I think that's because thinking about the problem I am trying to solve is always the hardest part and I have to learn a syntax and semantics no matter what. And the syntax and semantics of SQL is mathematically linked to the mathematics of relational databases. Natural language isn't.
Furthermore there's decades of good technical documentation for SQL written by diverse authors for diverse levels of technical experience. Natural language projects are one off and writing documentation is usually a lower priority than making code go.
And then every one of these tools turns out to only be usable (barely) by some "data analysts" and never by the executives to whom the system was originally sold.

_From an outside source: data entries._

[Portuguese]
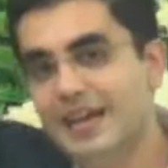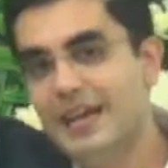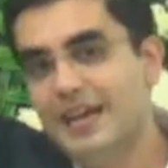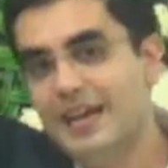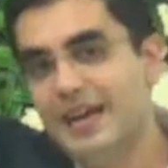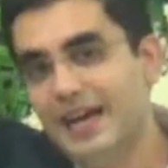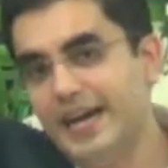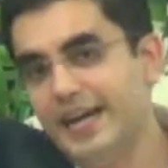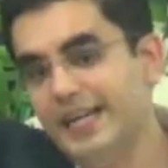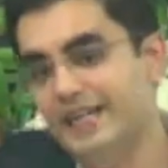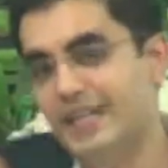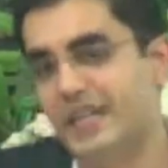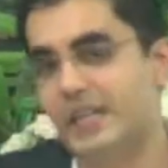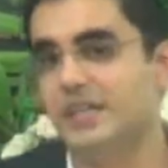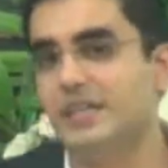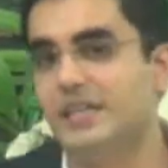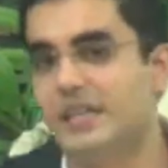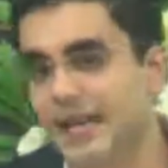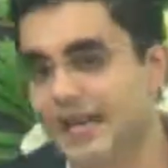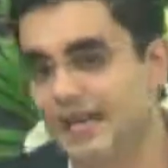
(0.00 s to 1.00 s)
a
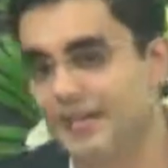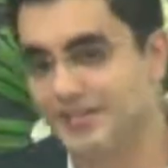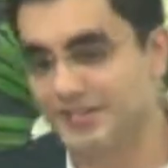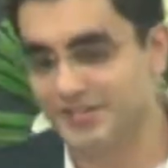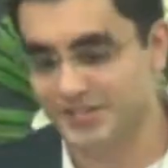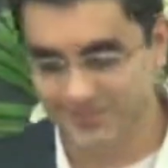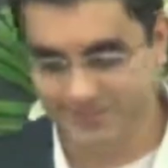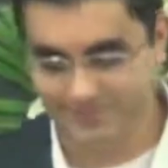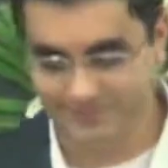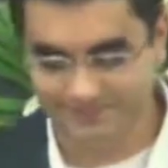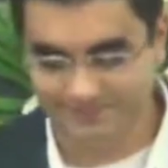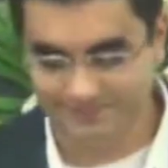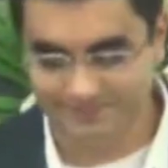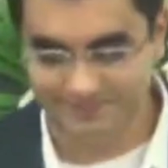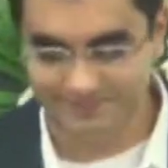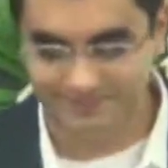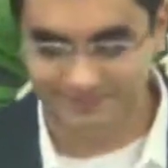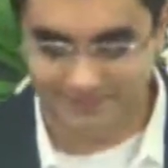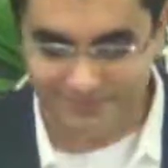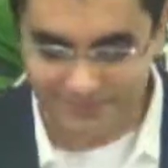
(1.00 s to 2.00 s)
eternidade.
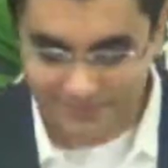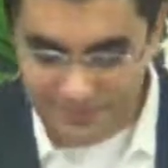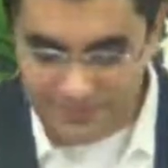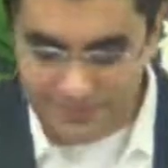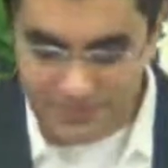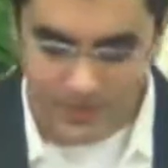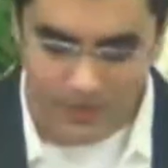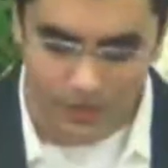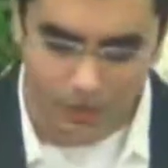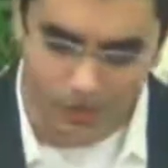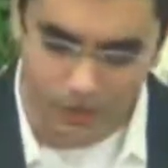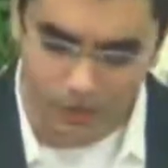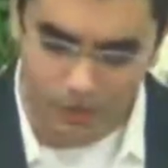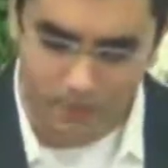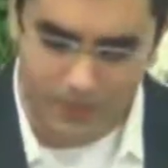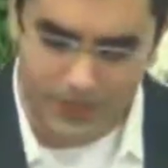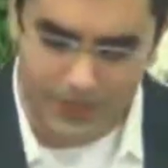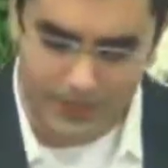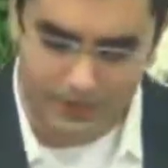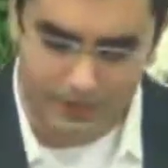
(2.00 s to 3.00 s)
Quando
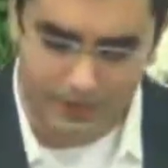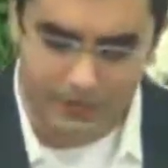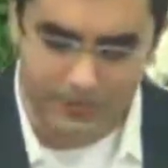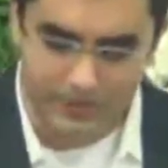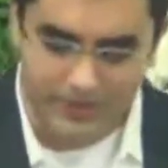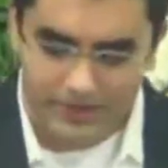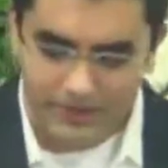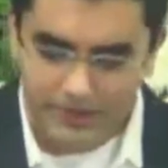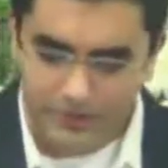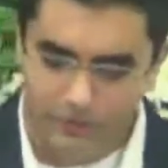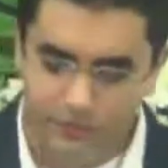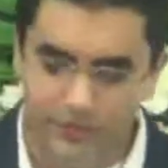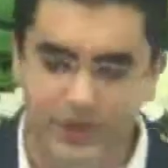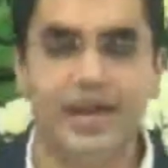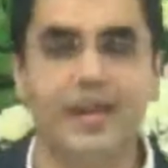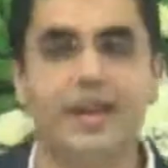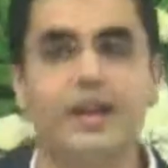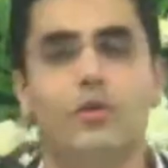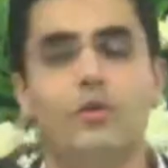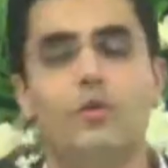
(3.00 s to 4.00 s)
Pedro
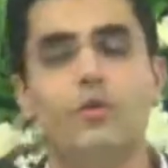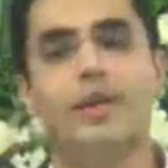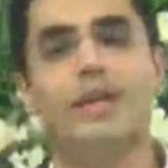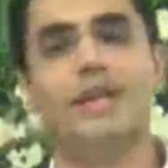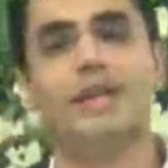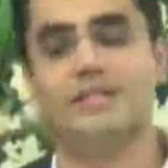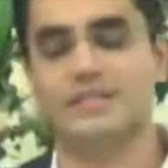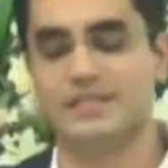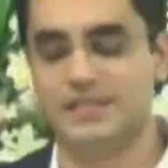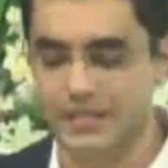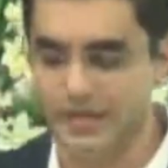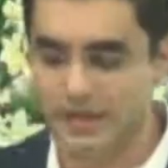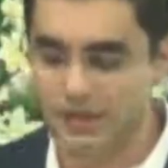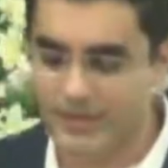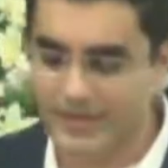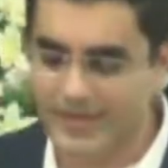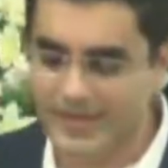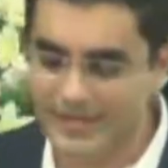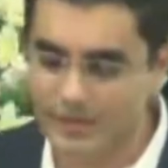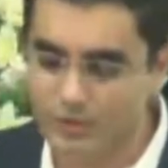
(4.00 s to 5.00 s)
fala com relação
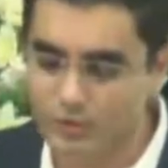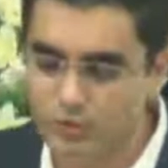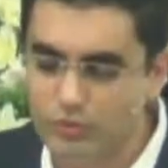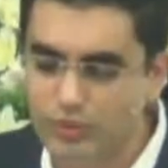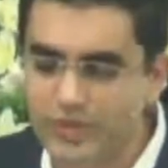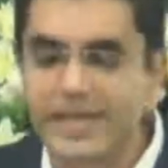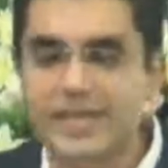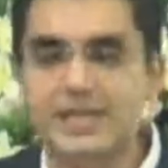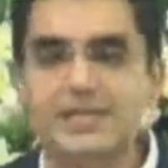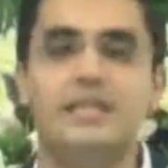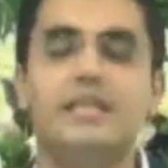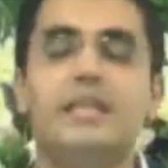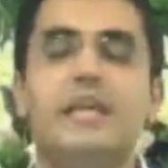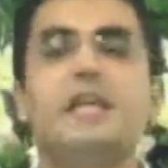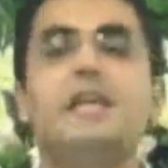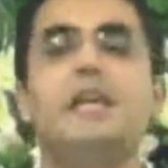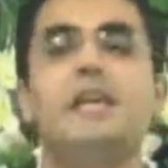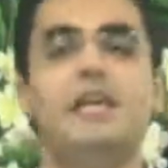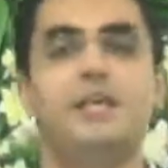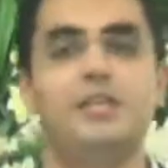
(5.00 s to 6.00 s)
à natureza da
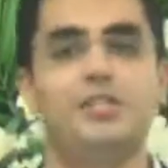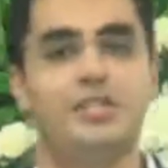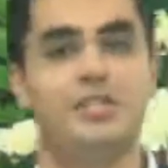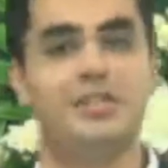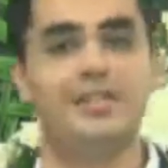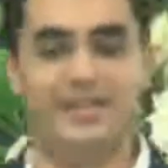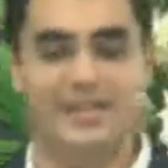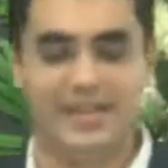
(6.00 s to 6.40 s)
igreja.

Meaning, that's there's a certain amount of complexity involved in solving any problem. While abstractions are great and useful, they reduce (by their nature) specificity (and consequently, functionality).
We see this issue over and over again with "no code" and "low code" platforms, which are great for to-do apps, but as soon as you get into real-world application requirements, the platform needs to become so complex it's easier to just use a programming language to solve the problem (bubble is a good example).
I think the same issue applies to data querying, but perhaps more-so.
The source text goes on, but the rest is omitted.